**MATERIAL SHOWN:**
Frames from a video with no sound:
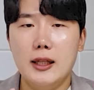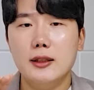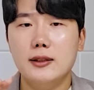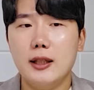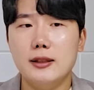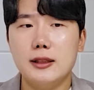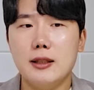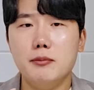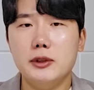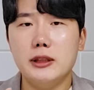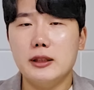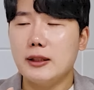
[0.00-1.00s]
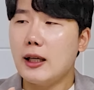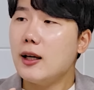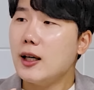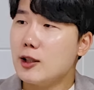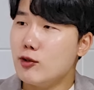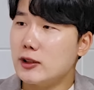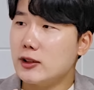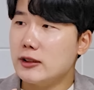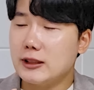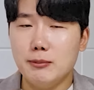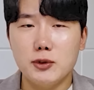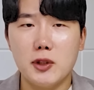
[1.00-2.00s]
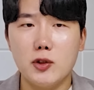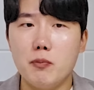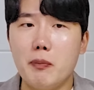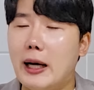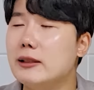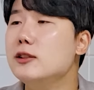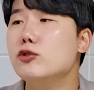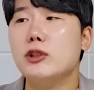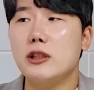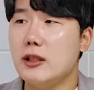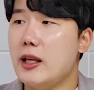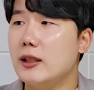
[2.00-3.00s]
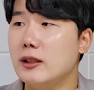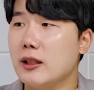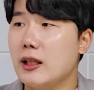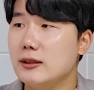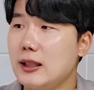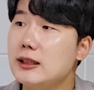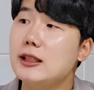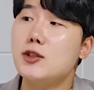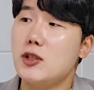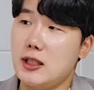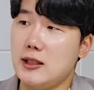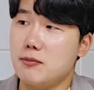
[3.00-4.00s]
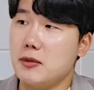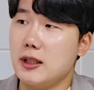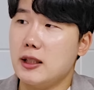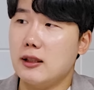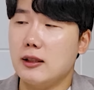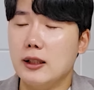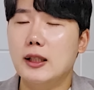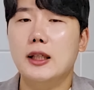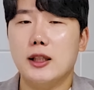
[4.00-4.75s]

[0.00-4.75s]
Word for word: TSMC를 따라가기 위해서 위해서는 삼성이 더 많은 투자를 해야 하는 게 음. 상식적이지 않습니까? 그렇죠.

**DIRECTIONS:**
What is needed is an exact repetition of every entry, without the pictures.

**COMPLETED EXERCISE:**
Frames from a video with no sound:
[0.00-1.00s]
[1.00-2.00s]
[2.00-3.00s]
[3.00-4.00s]
[4.00-4.75s]

[0.00-4.75s]
Word for word: TSMC를 따라가기 위해서 위해서는 삼성이 더 많은 투자를 해야 하는 게 음. 상식적이지 않습니까? 그렇죠.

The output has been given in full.